Best of all: the deli food

But what stole the show was the elaborate deli food, proudly prepared, displayed and consumed. Rows of brilliantly colored salads are on display, some familiar, others more exotic: herring in tomato sauce, Greek style cod, Hawaiian herring. One whose label Google translated simply as ‘vegetable’ turned out to be archetypal New York coleslaw.

The preserved fish counter, whose smoky pungency was discernable from ten yards away, seemed a re-creation of Zabar’s, even though it’s the other way around. Smoked salmon, whole and in chunks, translucent white sturgeon, blue-striped oily mackerels — it was all there. At the end of this aquatic display a few familiar packages of pre-sliced lox were tossed along with a couple of jars of creamed herring. At the bread stand, hunks of exemplary rye with textbook perfect golden crusts were offered alongside dark pumpernickel and bagel-like rolls.
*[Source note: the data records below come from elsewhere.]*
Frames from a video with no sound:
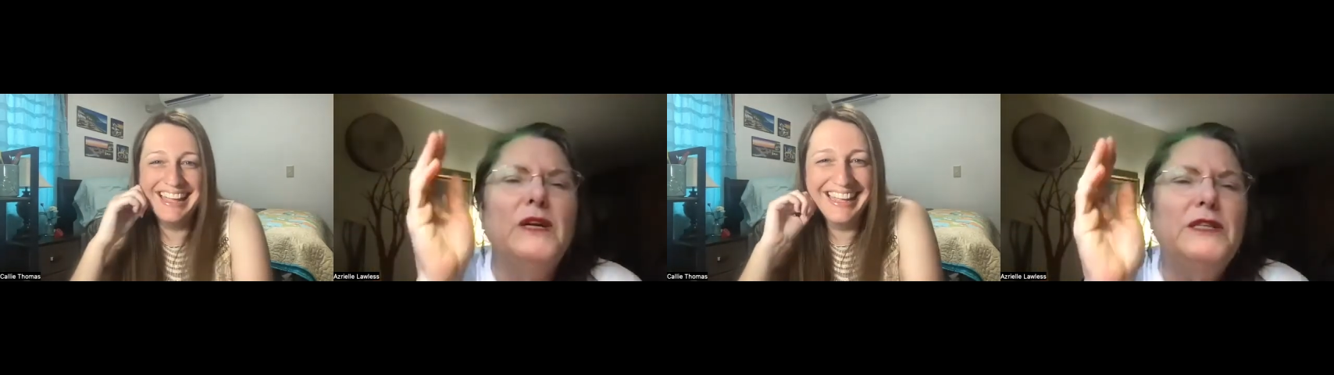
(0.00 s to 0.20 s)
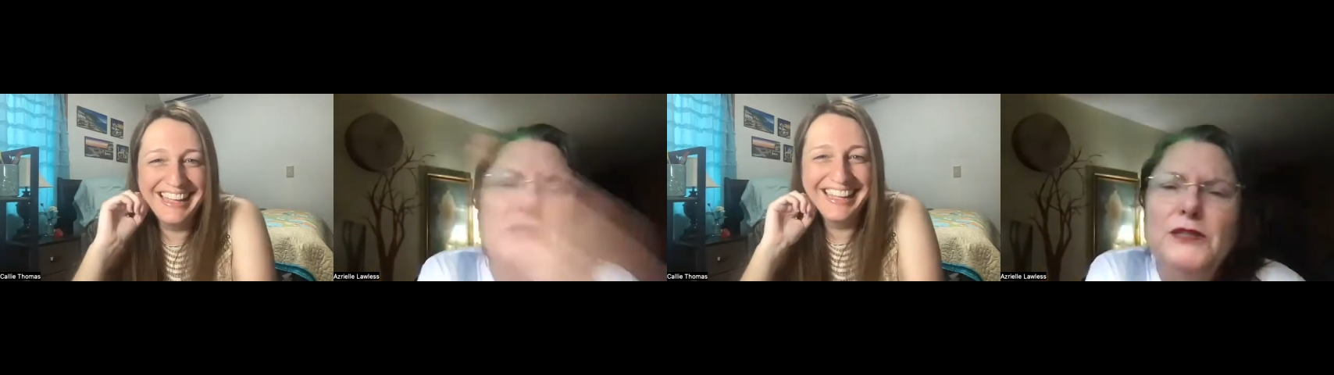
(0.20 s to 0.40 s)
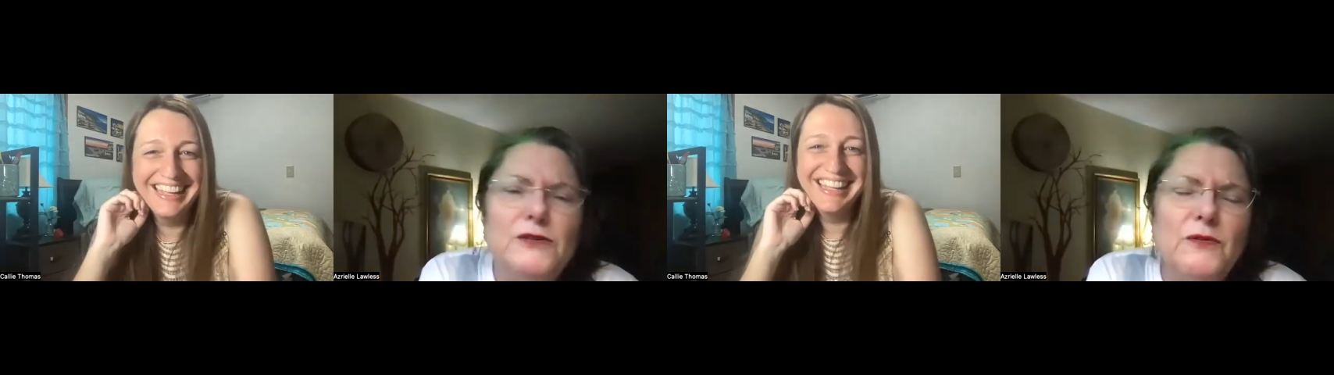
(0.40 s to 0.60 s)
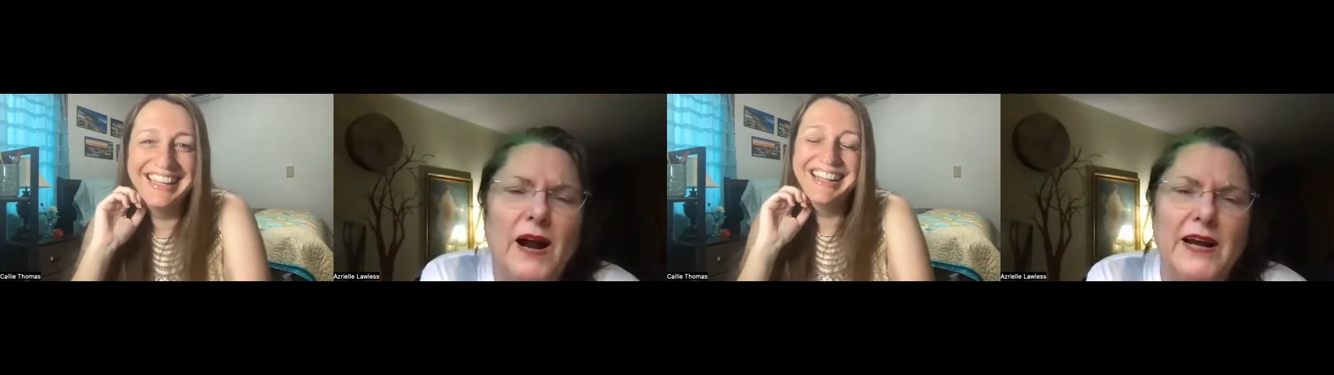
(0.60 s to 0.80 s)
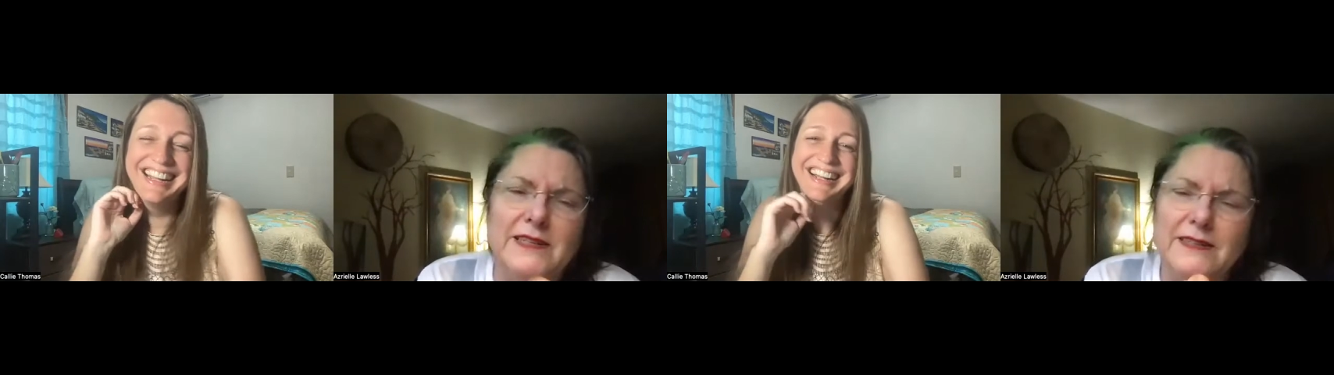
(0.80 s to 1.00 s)
Speaker 1: when do you
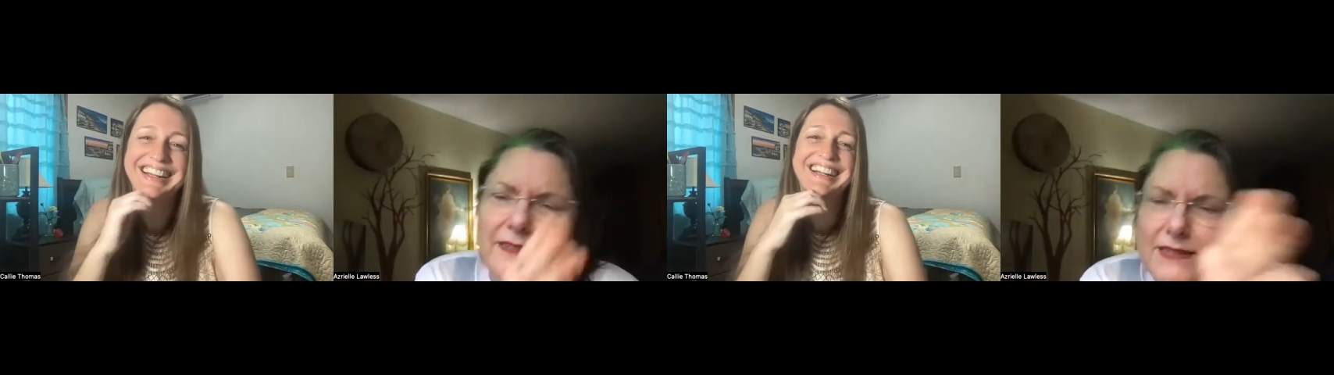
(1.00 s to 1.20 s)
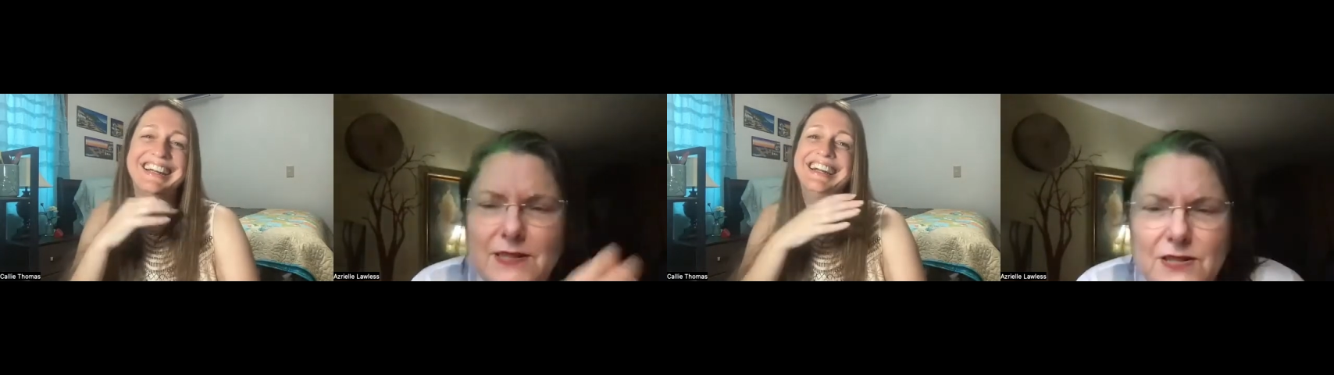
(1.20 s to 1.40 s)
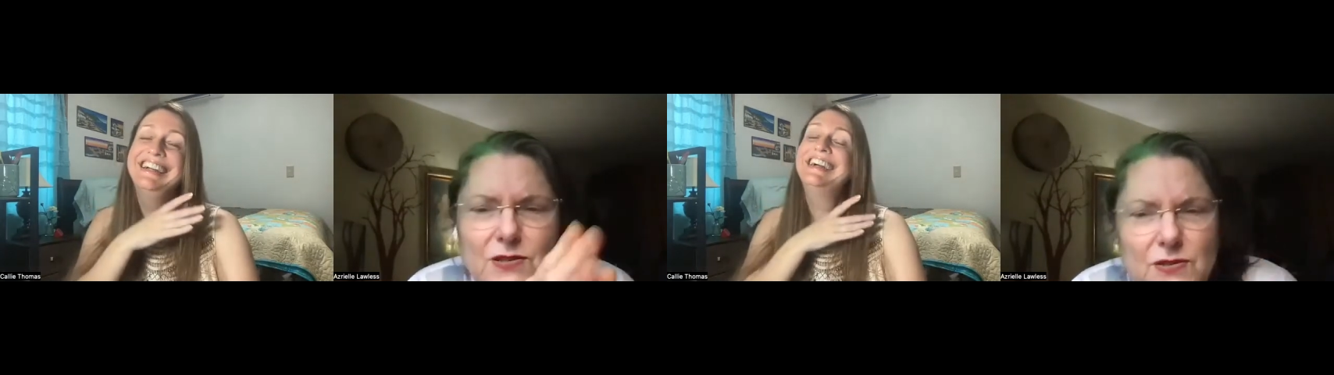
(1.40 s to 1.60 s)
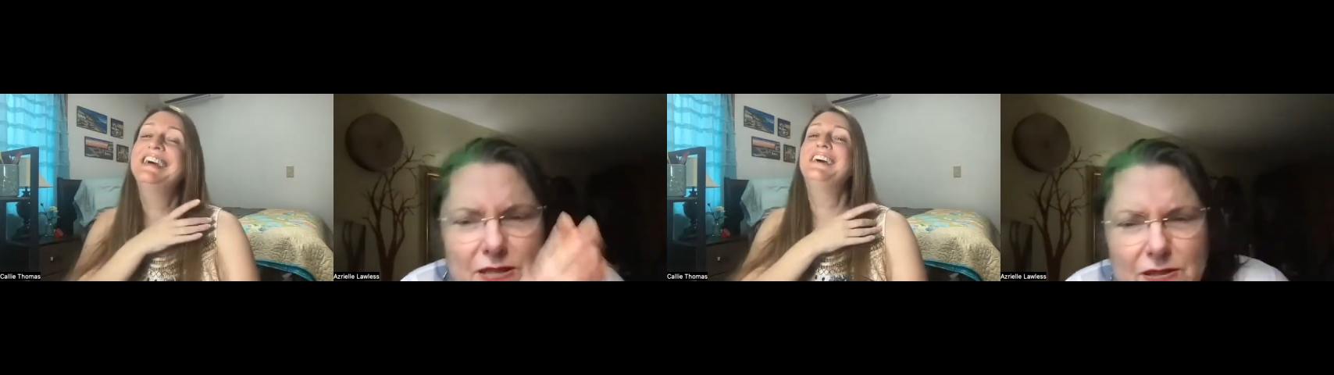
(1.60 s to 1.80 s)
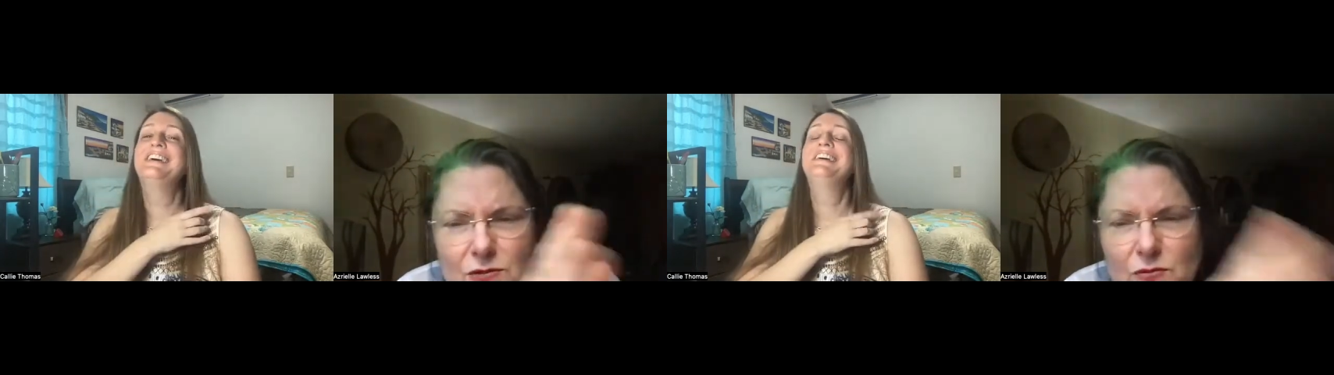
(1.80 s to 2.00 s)
write? This is
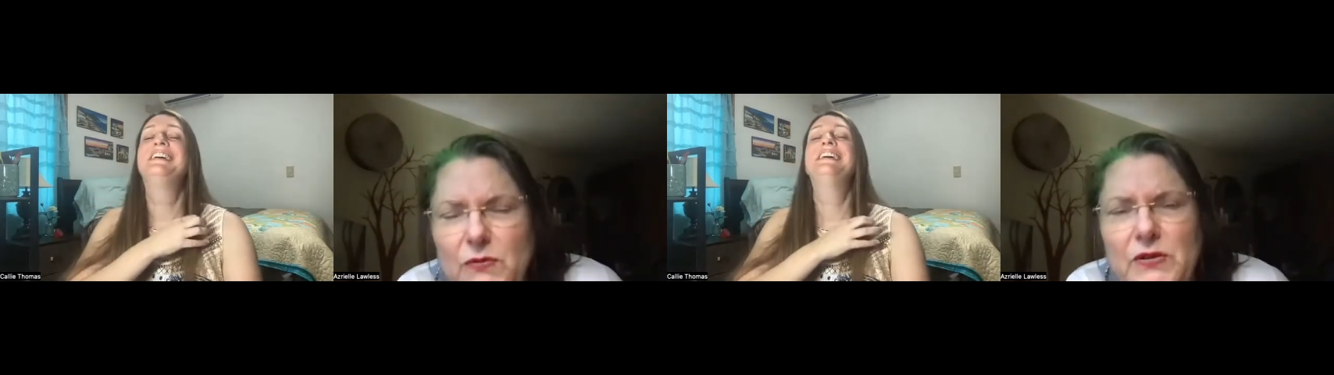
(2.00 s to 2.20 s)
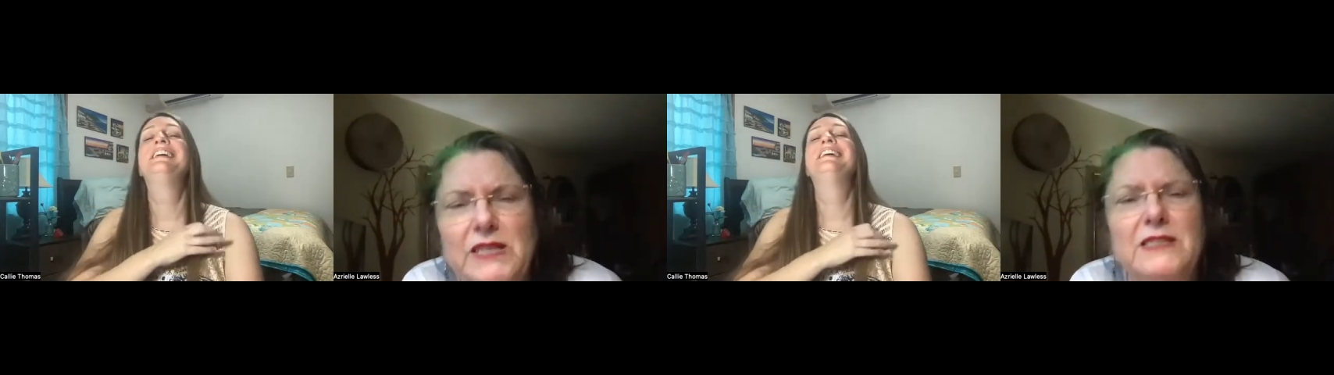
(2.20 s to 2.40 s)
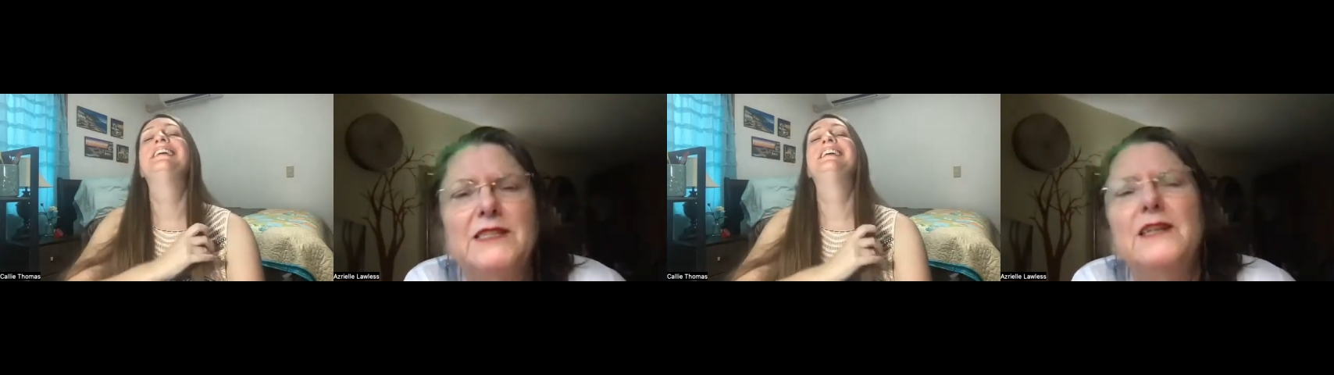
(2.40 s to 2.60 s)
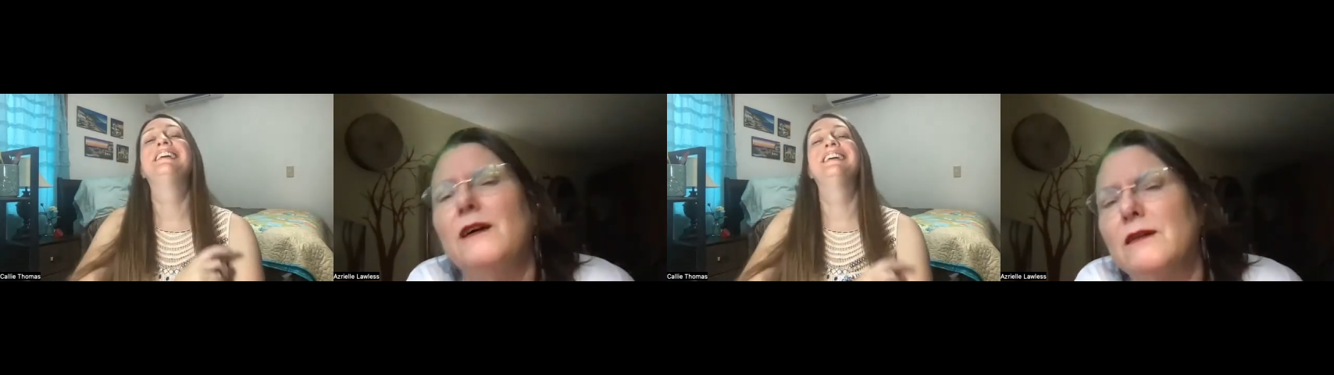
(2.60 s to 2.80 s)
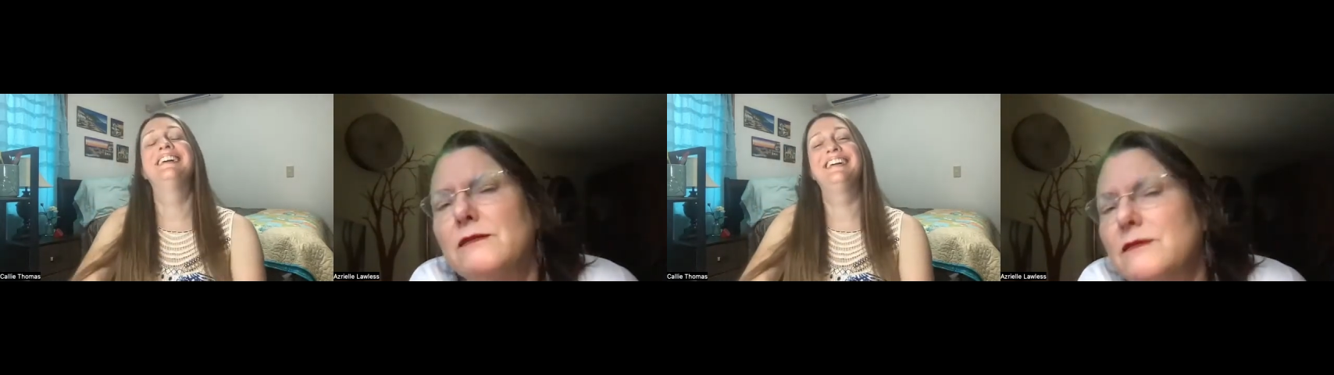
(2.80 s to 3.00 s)
this is what we need to
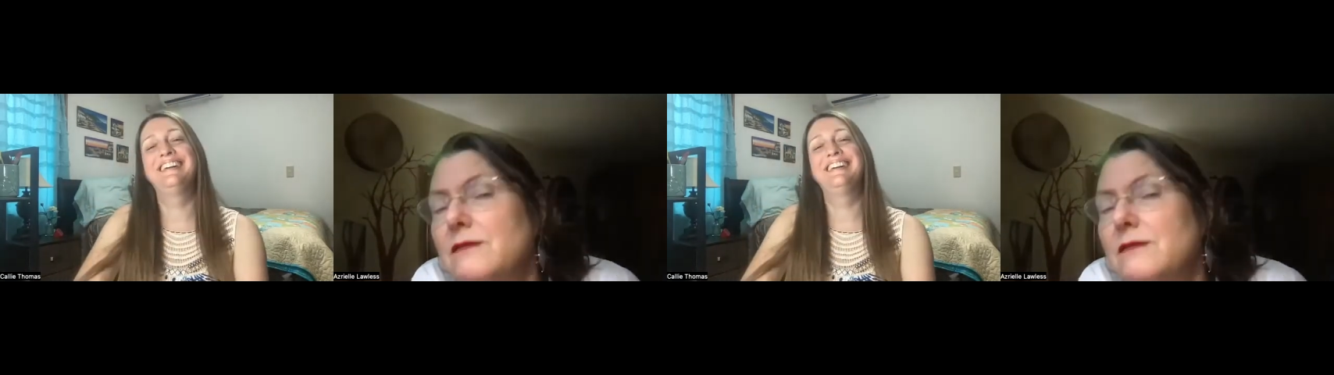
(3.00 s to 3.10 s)
know.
The charcuterie stand had more than 100 items, including a foot-long krakowska, the local specialty, a narrow, deep red, tightly pack hunk of pork redolent of garlic and hot pepper. And, of course, the paradigmatic Polish kielbasa, in multiple variations from pale white to deep crimson.

Thriving markets are the soul and essence of a great city, bringing a warm humanity to an otherwise alienating, detached environment. For one Jewish New Yorker nostalgic for the sights and sounds of his vanished youth, Krakow’s market was a homecoming.
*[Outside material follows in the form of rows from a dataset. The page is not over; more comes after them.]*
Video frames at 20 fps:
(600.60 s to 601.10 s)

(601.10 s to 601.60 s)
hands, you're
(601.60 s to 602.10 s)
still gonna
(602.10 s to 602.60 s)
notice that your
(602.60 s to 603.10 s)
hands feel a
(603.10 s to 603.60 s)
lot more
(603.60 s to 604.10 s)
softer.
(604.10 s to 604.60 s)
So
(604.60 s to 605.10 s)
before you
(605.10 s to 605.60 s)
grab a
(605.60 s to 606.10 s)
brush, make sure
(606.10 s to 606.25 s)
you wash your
Top photo: Kielbasa at Stary Kleparz in Krakow. Credit: Nicholas Gilman

Zester Daily contributor Nicholas Gilman is a founding member of a Mexican chapter of Slow Food International, the author of "Good Food in Mexico City: Food Stalls, Fondas and Fine Dining" and served as editor and photographer for the book "Mexico City: An Opinionated Guide for the Curious Traveler." He has a website,, and has appeared extensively on radio and TV in the U.S. and Mexico. He lives in Mexico City.

  • Elodie Santamaria 7·11·12

    As usual absolutely delightful to accompany you on any new food trail.

  • Charlie C 7·11·12

    This is truly offensive writing – can we not write about how vibrant Poland is without talking about concentration camps from 70 years ago? It is insulting to modern Poland, which has nothing to do with Jewish delis in Manhattan. The author might want to talk about how Manhattan has lost authentic Polish delis if he is so nostalgic.

  • Françoise 7·11·12

    Mouth watering! It makes you want to be there.

  • SusBlein 7·17·12

    Those who think 70 years ago is ancient history have no real sense of how history impacts the future and dismiss the generation of their parents or grandparents as irrelevant to their own lives. Indeed, it is an insult to forget or gloss over a culture and people that Hitler sought to obliterate. Modern Poland can speak for itself and its rich culinary offerings described so vividly by the author Nicholas Gilman does exactly that. There is no offense in telling the truth; the offense is in pretending Poland and its food heritage was not shaped by its former inhabitants.